:: Dataset content
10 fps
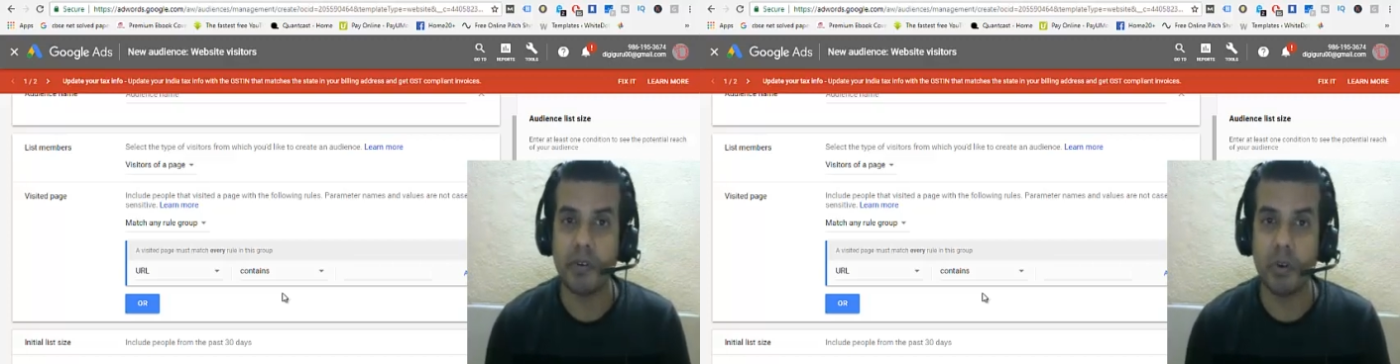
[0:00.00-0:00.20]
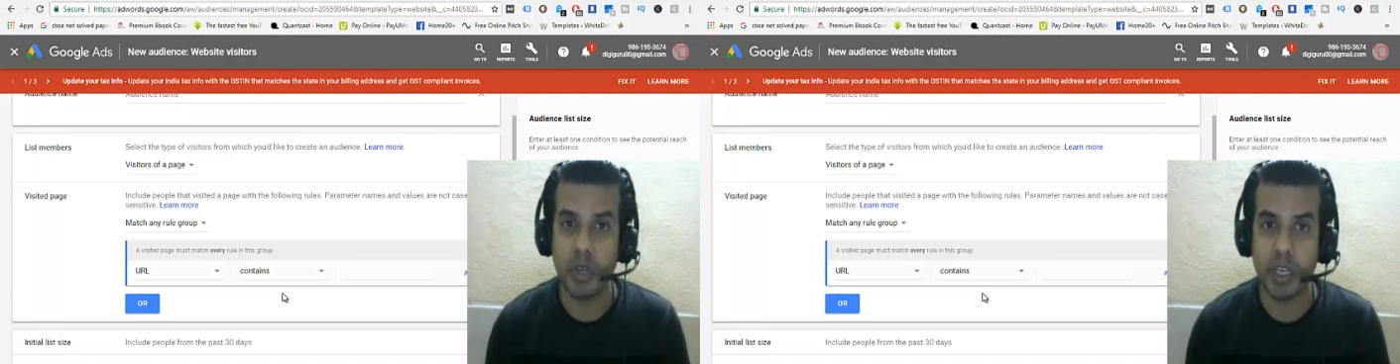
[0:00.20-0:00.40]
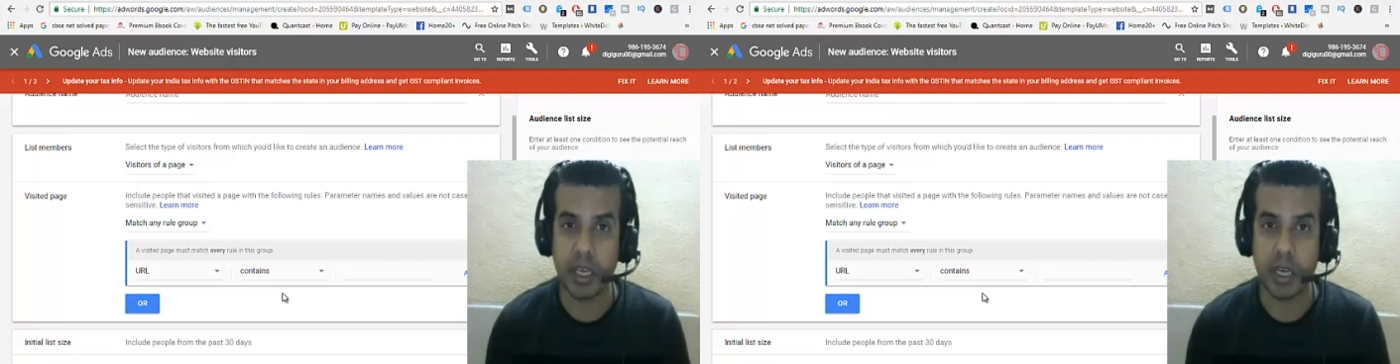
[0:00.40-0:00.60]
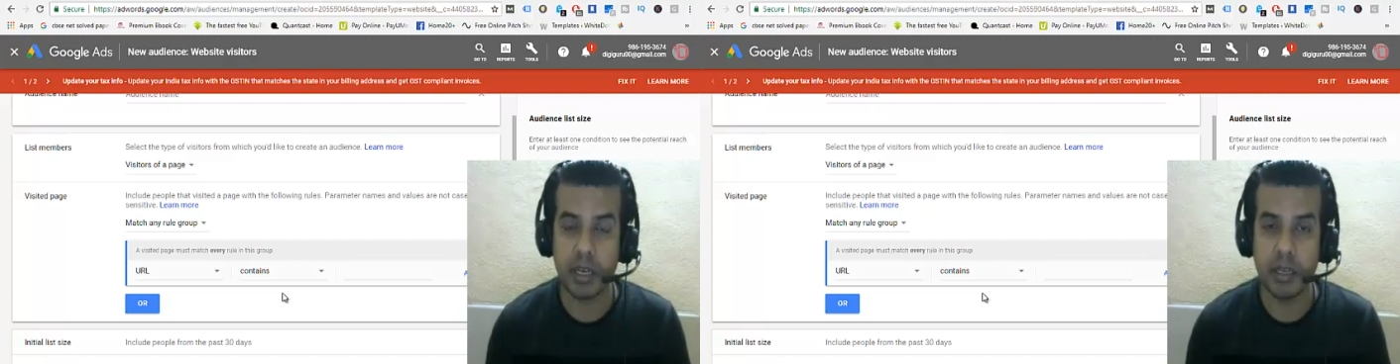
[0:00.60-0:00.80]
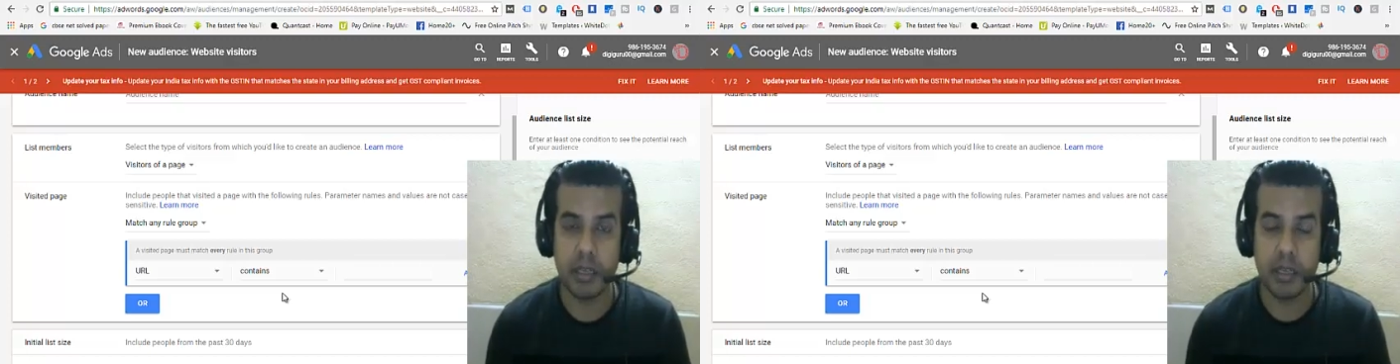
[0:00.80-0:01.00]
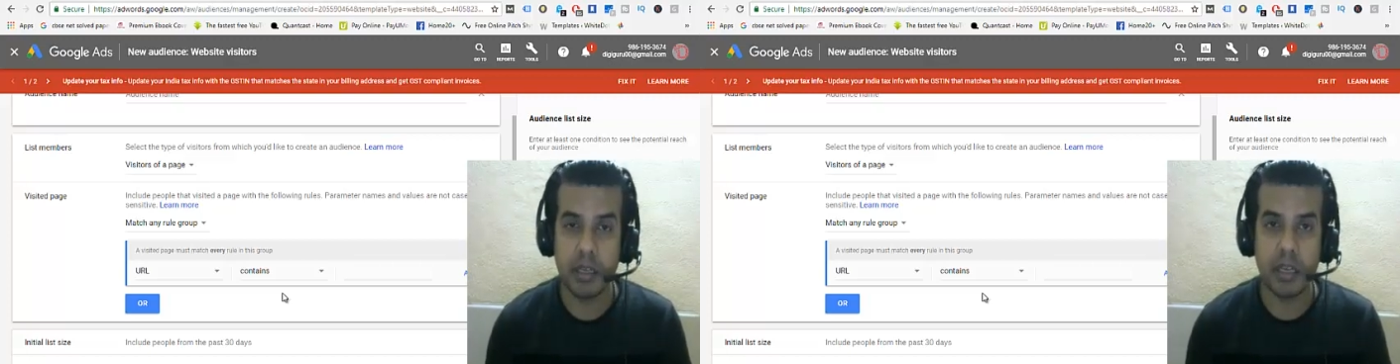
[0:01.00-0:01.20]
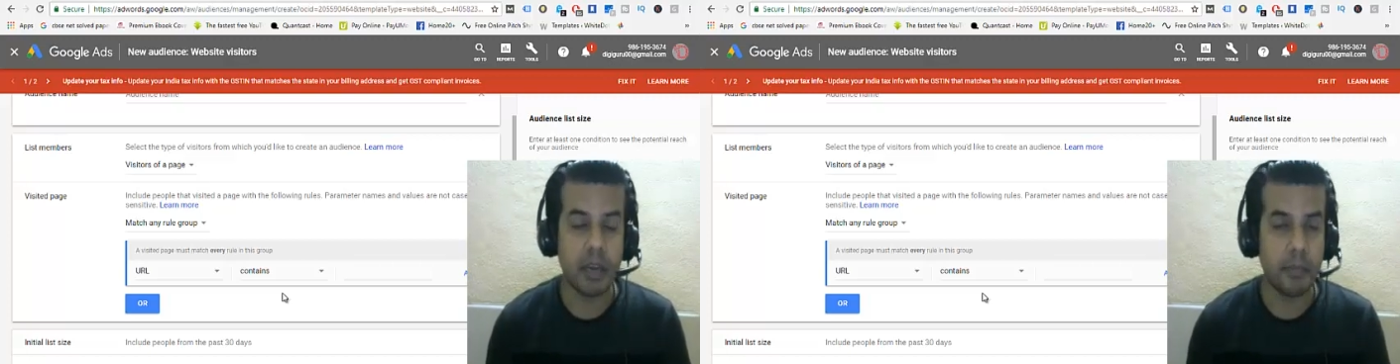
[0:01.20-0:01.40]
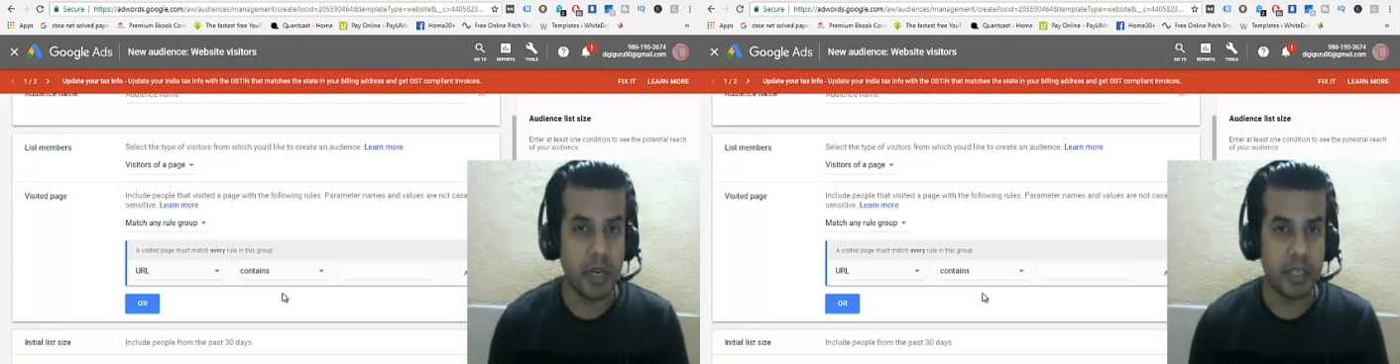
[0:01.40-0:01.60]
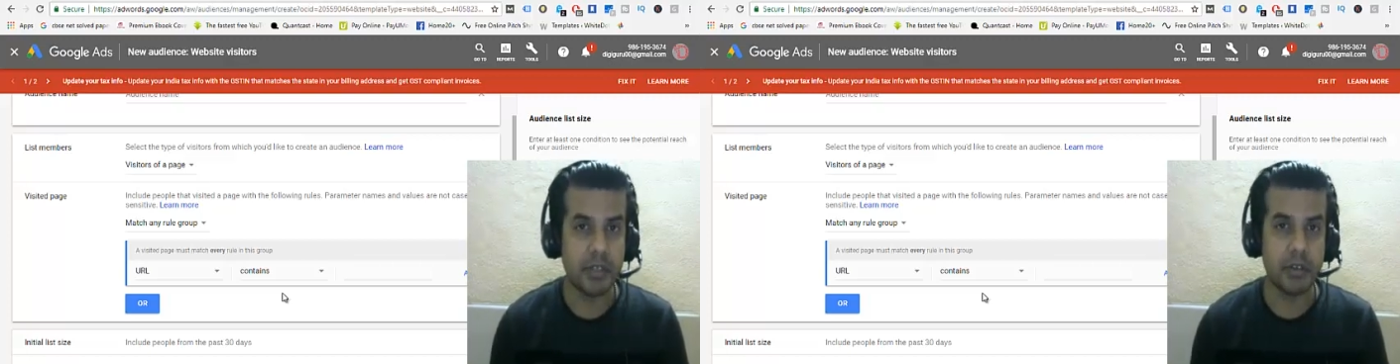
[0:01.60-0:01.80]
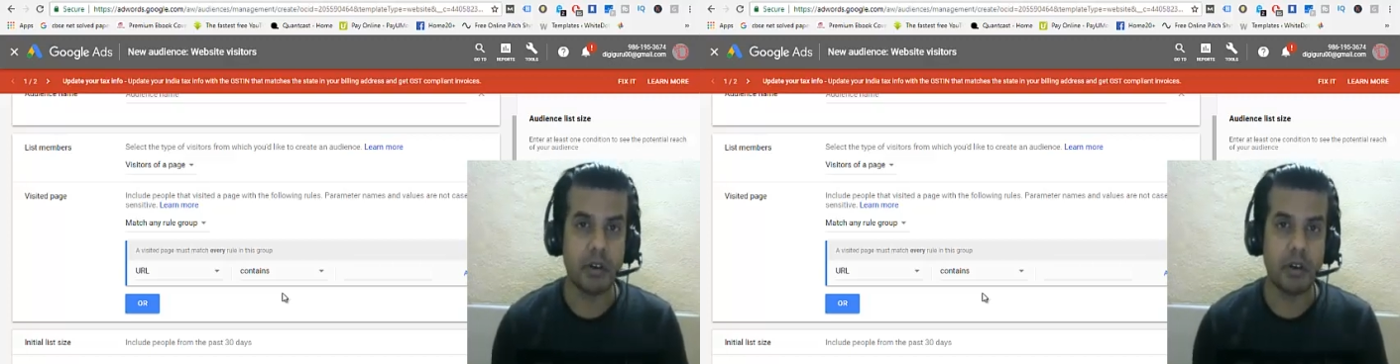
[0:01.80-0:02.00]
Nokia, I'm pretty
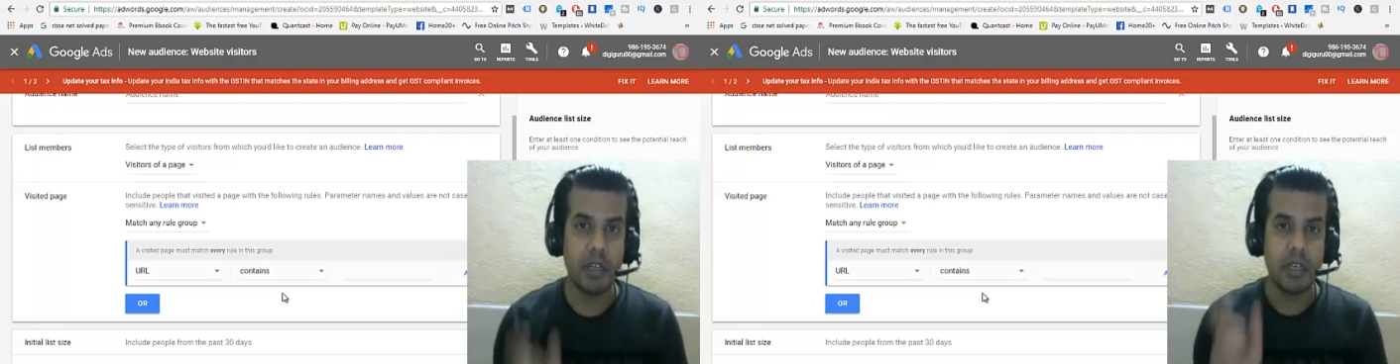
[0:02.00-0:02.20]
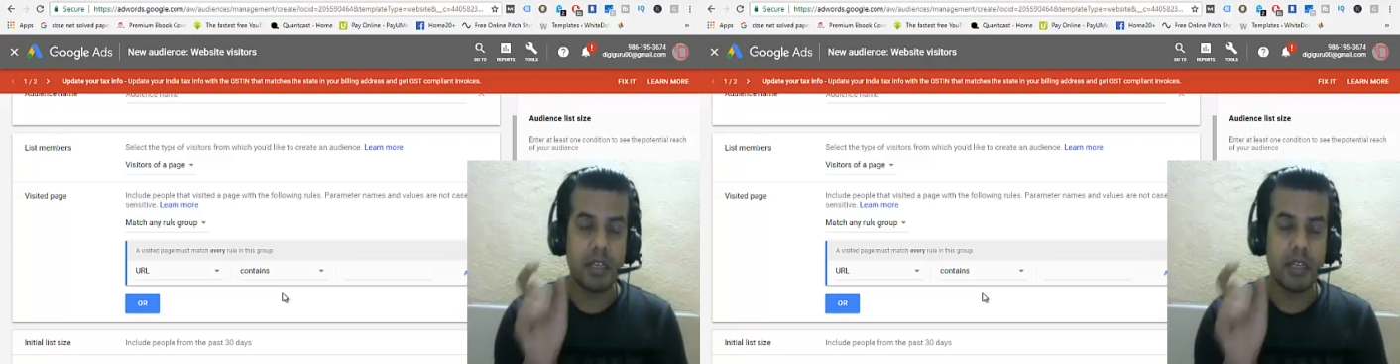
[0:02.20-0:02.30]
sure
::::
To do:
Set down all of the entries exactly as they stand, without any image.

Solved problem:
10 fps
[0:00.00-0:00.20]
[0:00.20-0:00.40]
[0:00.40-0:00.60]
[0:00.60-0:00.80]
[0:00.80-0:01.00]
[0:01.00-0:01.20]
[0:01.20-0:01.40]
[0:01.40-0:01.60]
[0:01.60-0:01.80]
[0:01.80-0:02.00]
Nokia, I'm pretty
[0:02.00-0:02.20]
[0:02.20-0:02.30]
sure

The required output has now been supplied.